START Stored data
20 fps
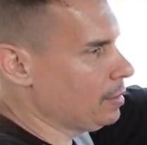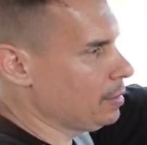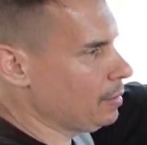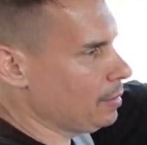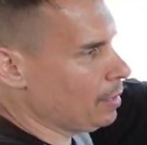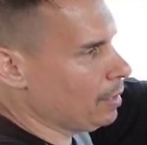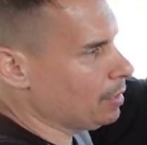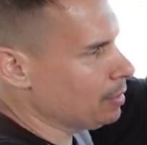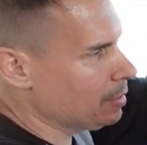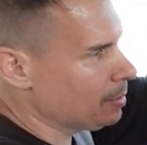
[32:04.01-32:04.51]

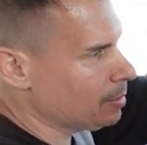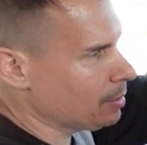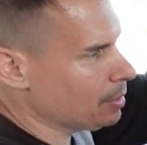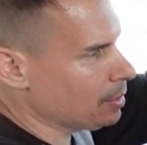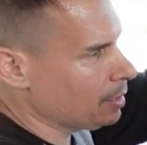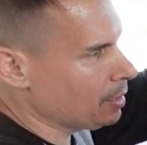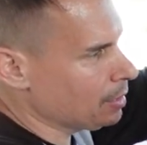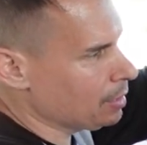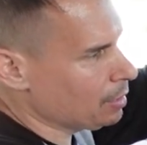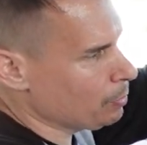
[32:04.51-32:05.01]
you got
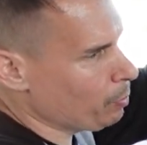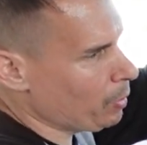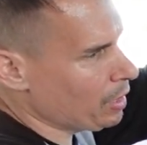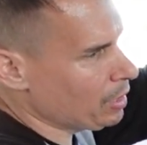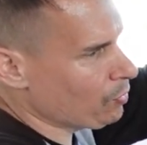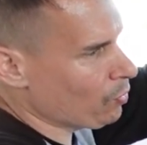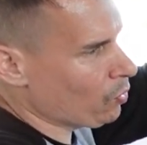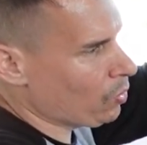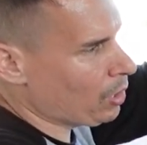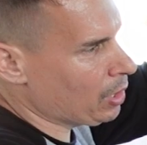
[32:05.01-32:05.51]
tons of
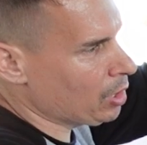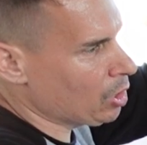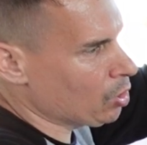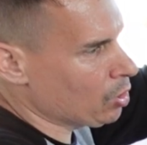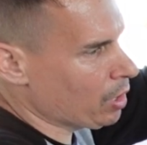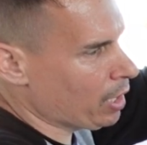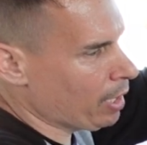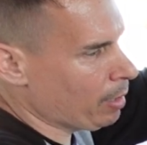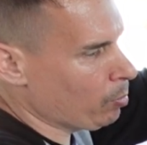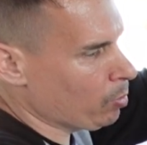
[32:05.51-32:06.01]
space for all
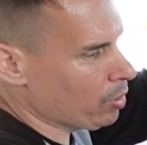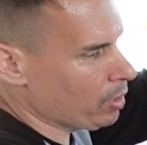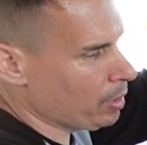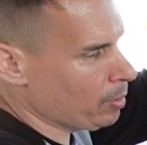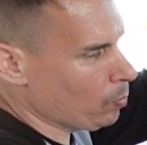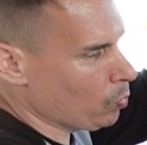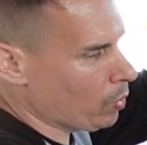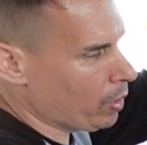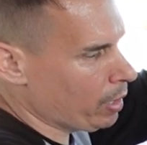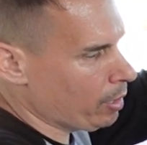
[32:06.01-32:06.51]
your
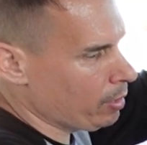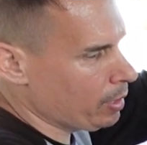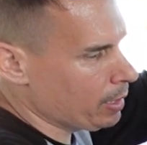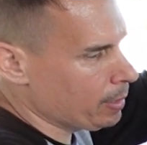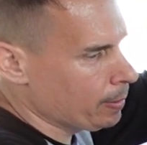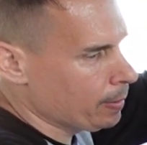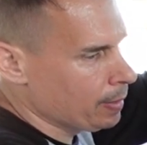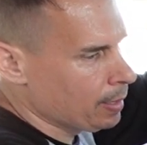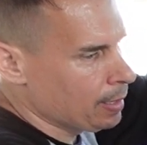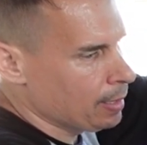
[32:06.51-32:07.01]
cabling and wiring.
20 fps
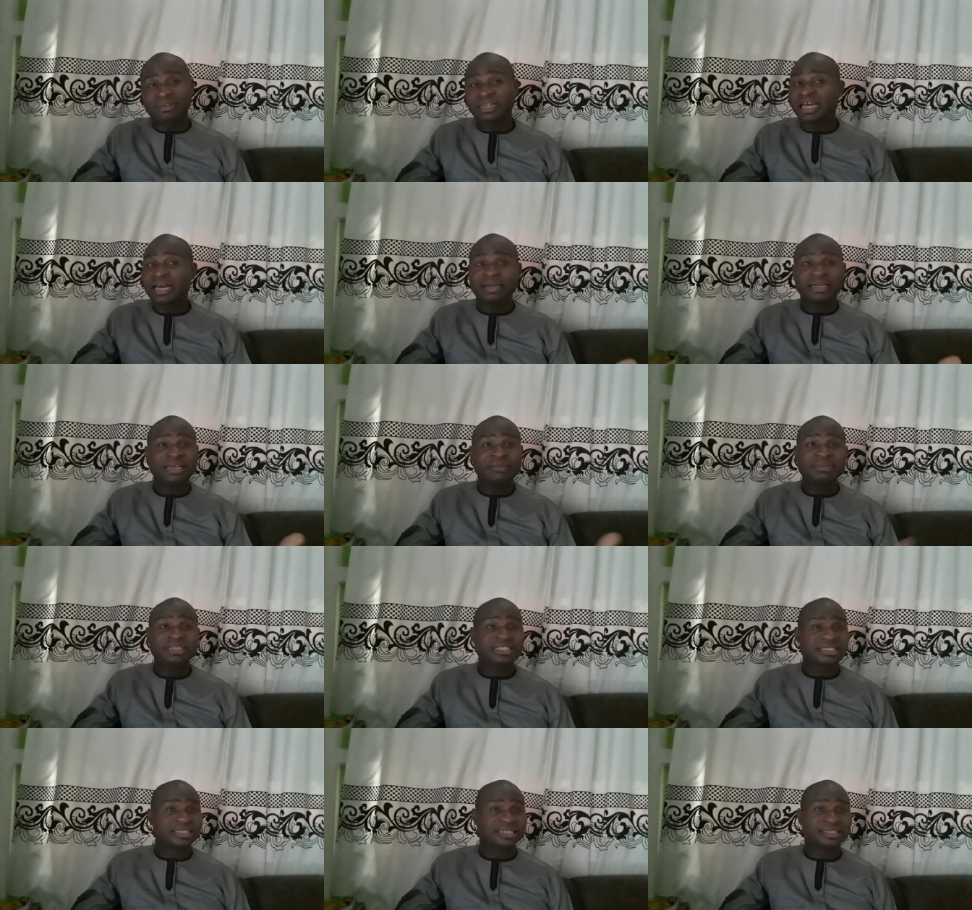Now, let
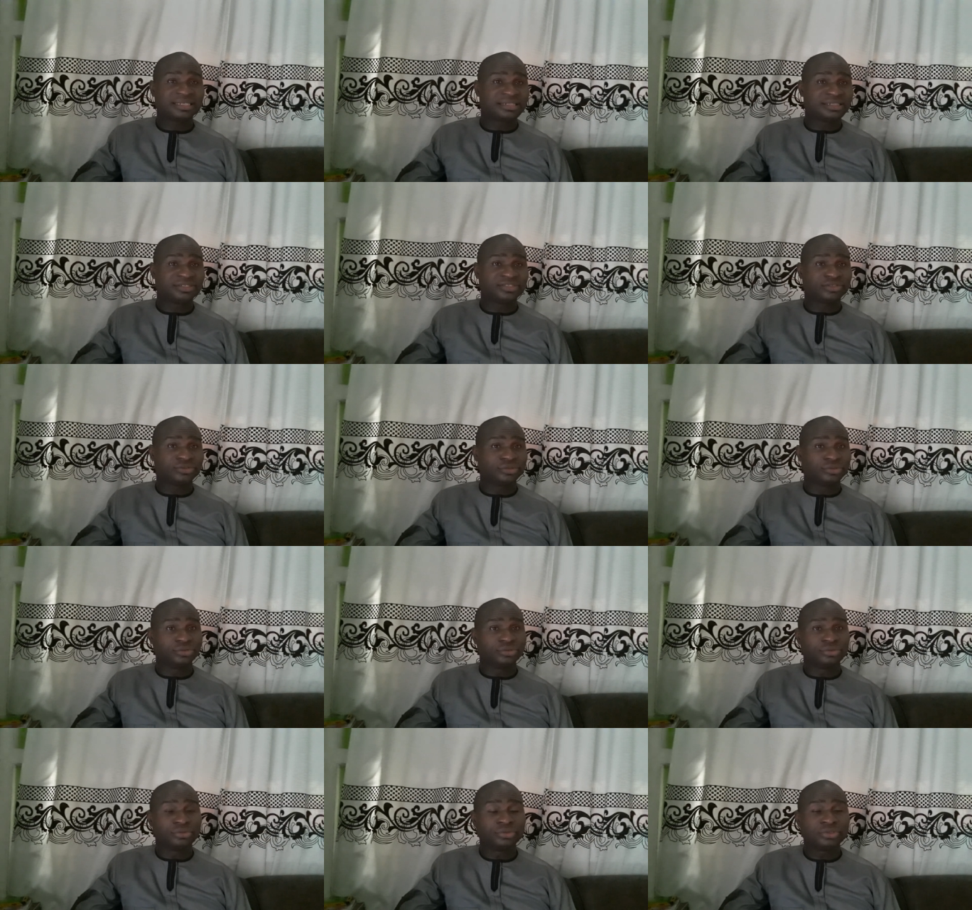me say this to
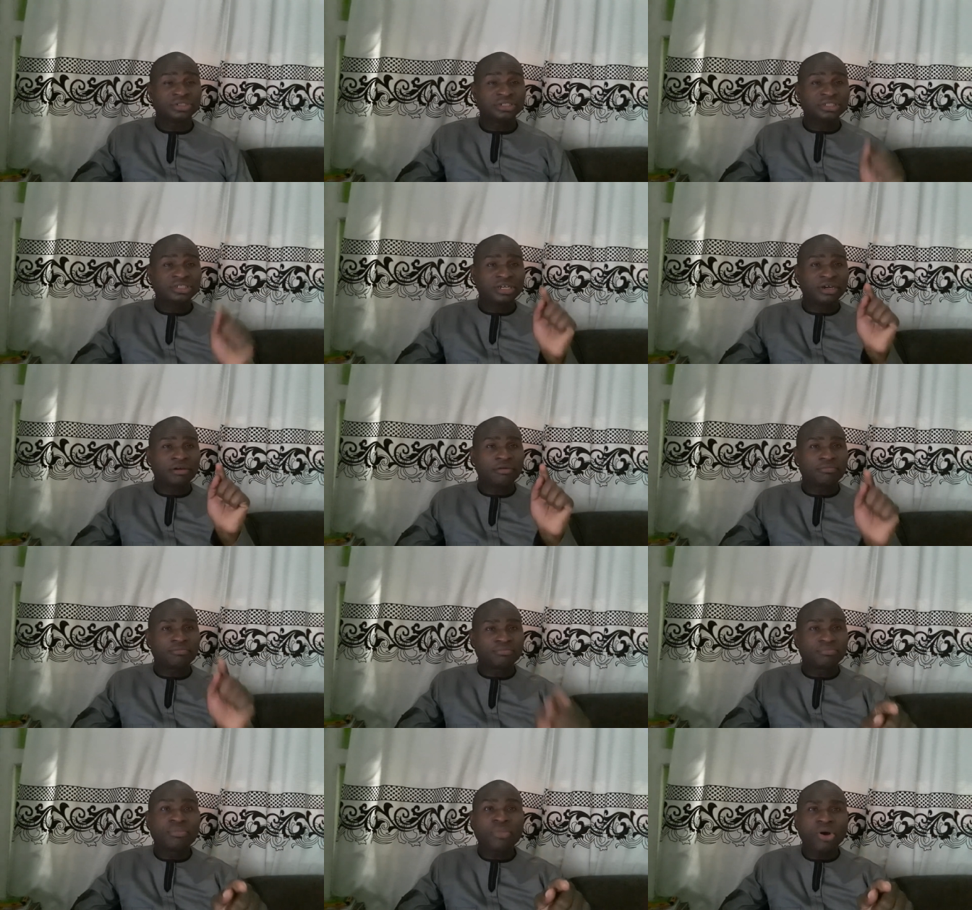you
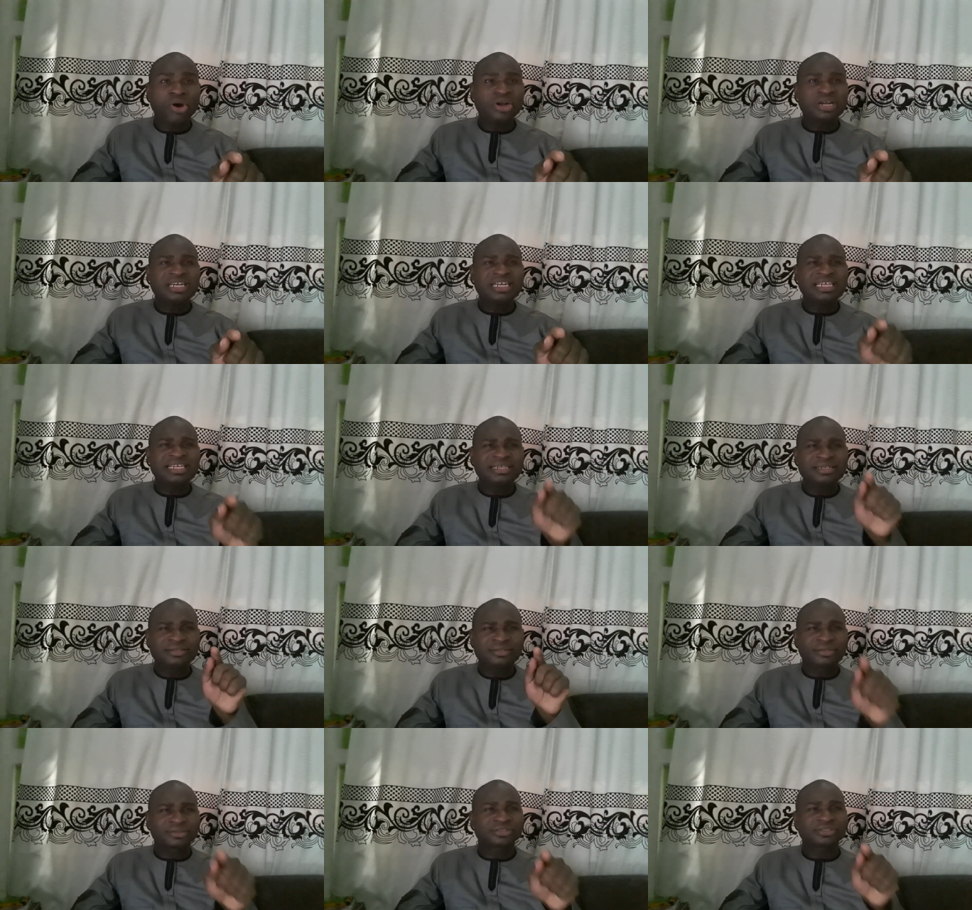money
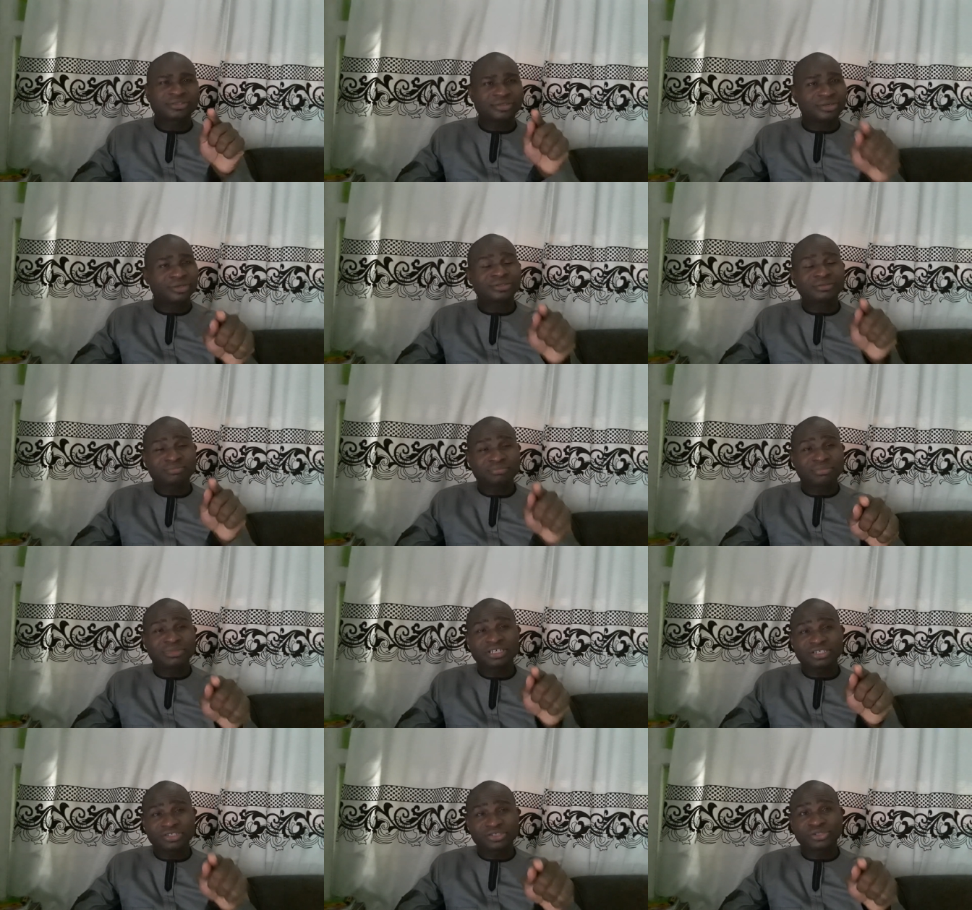does not
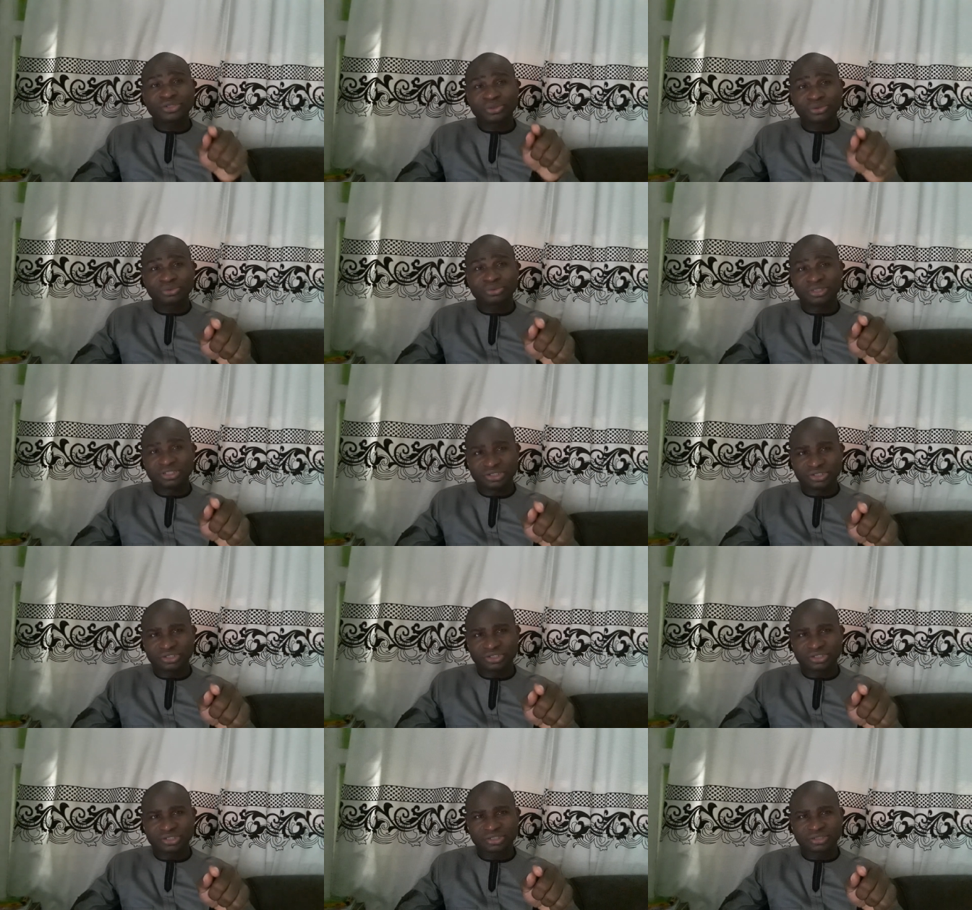make you
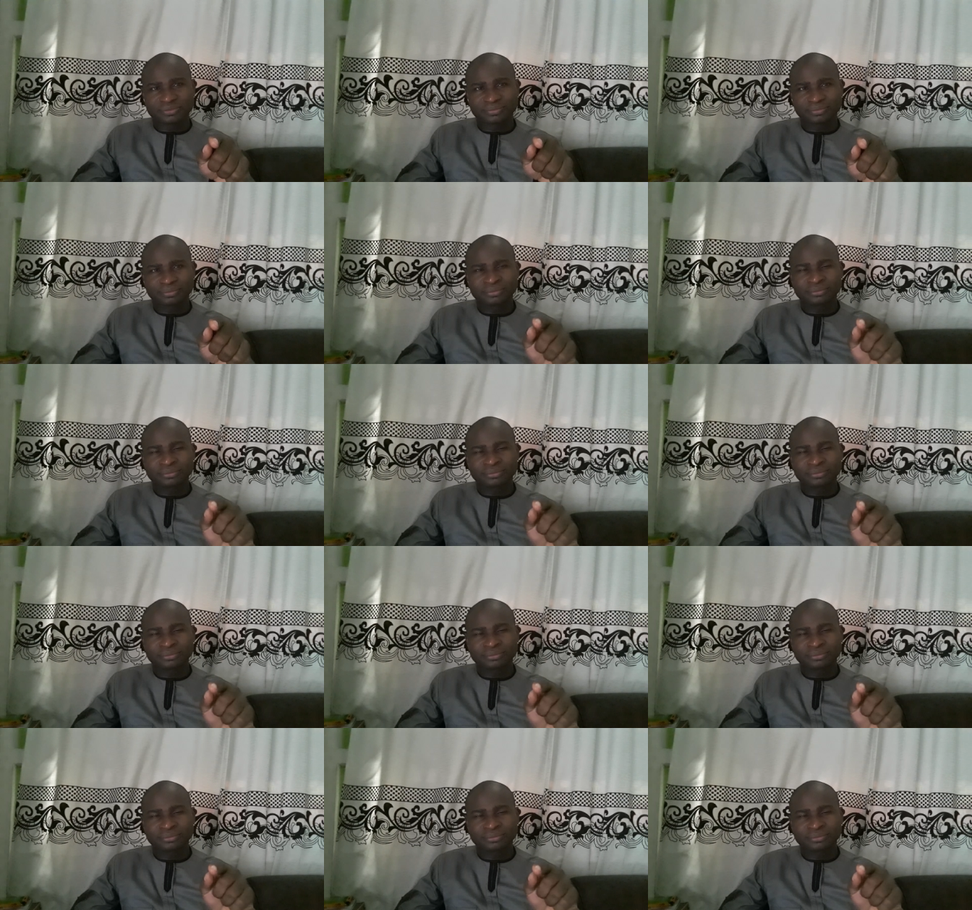rich.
END Stored data
= Exercise =
Without carrying over any picture, write out the entries above once more, exactly.

= Solution to the exercise =
20 fps
[32:04.01-32:04.51]

[32:04.51-32:05.01]
you got
[32:05.01-32:05.51]
tons of
[32:05.51-32:06.01]
space for all
[32:06.01-32:06.51]
your
[32:06.51-32:07.01]
cabling and wiring.
20 fps
Now, let
me say this to
you
money
does not
make you
rich.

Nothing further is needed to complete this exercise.